- _Exercise objective_
How many lines in the data below include the word "Silent"? Respond with the number, nothing more.

- _Records provided_
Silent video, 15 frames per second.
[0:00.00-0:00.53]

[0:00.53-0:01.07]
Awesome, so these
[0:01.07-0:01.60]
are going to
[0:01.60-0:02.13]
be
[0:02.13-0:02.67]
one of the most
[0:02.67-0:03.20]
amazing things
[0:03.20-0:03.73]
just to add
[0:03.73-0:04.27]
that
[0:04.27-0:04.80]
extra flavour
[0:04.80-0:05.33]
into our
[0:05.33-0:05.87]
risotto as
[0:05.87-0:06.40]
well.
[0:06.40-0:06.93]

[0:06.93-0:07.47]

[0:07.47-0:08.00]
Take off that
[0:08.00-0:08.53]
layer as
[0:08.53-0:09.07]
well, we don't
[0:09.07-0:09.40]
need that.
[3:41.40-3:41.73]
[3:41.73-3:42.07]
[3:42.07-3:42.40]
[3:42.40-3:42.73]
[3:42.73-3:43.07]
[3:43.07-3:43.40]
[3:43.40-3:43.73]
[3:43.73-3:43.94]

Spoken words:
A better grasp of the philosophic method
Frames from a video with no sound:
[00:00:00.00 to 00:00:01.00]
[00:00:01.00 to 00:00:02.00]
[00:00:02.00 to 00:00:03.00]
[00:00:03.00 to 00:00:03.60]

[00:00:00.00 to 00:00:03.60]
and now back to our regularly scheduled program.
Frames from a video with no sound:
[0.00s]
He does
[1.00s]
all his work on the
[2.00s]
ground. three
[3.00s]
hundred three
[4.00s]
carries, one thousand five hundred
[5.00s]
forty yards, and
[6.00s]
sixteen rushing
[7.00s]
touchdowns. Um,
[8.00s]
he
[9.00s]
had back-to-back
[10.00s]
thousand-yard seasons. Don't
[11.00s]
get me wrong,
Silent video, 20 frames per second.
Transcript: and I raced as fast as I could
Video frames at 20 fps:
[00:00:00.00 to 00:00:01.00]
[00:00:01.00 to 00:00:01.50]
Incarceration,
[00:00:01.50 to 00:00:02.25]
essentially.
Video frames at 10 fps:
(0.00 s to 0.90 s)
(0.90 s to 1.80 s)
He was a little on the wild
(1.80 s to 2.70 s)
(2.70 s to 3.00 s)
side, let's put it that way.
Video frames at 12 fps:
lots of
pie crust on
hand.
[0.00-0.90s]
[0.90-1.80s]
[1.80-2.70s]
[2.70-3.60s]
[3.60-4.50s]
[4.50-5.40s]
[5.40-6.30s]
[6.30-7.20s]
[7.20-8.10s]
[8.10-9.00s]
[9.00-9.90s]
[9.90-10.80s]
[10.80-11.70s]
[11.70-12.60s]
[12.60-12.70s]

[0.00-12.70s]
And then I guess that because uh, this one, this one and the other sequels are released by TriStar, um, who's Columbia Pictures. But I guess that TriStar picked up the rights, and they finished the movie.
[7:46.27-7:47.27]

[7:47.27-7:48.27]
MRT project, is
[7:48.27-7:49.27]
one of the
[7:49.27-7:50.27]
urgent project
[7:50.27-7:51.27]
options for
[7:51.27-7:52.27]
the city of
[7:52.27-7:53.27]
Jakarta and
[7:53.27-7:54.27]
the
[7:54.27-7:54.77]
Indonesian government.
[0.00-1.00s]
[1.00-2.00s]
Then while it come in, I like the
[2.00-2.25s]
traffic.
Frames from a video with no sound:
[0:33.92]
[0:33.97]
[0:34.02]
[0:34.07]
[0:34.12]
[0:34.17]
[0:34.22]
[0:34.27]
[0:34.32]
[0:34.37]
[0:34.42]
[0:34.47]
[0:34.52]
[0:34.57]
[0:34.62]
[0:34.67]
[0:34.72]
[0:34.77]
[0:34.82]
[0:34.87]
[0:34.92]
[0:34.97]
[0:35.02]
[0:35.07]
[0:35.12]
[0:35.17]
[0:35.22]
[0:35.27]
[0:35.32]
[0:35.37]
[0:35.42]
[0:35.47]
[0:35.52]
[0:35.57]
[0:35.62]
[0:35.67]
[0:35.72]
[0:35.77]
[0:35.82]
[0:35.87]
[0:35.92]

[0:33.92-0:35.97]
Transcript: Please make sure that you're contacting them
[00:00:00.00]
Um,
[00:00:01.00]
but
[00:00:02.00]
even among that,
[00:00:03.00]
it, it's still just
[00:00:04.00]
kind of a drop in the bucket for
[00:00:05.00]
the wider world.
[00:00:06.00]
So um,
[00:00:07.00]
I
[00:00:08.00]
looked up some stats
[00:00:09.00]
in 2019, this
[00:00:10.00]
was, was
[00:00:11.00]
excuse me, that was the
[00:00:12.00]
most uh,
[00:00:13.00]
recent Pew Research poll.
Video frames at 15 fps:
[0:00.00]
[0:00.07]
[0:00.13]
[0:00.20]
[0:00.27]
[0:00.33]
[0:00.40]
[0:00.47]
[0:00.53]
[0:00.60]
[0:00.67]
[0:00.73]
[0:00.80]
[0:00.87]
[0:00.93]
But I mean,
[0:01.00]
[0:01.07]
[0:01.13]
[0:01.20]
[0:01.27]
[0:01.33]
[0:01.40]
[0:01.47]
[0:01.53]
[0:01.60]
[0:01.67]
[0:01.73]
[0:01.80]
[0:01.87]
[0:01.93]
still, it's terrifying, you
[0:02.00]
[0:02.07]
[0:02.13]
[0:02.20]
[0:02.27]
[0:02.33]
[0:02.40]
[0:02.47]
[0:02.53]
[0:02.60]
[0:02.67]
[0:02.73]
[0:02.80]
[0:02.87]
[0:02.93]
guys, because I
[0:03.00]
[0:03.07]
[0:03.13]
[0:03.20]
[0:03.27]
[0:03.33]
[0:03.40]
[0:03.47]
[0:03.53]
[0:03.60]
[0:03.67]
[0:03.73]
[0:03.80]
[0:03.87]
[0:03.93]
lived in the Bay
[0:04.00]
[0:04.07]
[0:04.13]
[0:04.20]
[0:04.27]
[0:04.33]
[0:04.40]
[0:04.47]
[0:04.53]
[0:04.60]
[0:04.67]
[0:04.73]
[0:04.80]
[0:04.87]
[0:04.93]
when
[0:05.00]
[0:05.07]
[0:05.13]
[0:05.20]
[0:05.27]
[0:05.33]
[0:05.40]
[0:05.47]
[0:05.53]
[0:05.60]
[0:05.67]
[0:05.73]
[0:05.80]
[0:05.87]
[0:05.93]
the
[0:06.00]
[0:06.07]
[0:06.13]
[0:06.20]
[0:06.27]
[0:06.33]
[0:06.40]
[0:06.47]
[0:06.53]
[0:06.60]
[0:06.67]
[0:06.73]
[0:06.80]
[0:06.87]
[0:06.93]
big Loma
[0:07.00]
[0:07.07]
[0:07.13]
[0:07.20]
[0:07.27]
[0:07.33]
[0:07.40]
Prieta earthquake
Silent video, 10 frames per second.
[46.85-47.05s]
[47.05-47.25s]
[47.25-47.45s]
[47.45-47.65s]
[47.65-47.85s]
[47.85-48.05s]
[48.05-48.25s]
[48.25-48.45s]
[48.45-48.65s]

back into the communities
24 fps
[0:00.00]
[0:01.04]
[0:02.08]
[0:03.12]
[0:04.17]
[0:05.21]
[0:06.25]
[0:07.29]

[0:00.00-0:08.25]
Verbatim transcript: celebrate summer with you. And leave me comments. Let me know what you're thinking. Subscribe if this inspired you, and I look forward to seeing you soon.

- _Result of the task_
3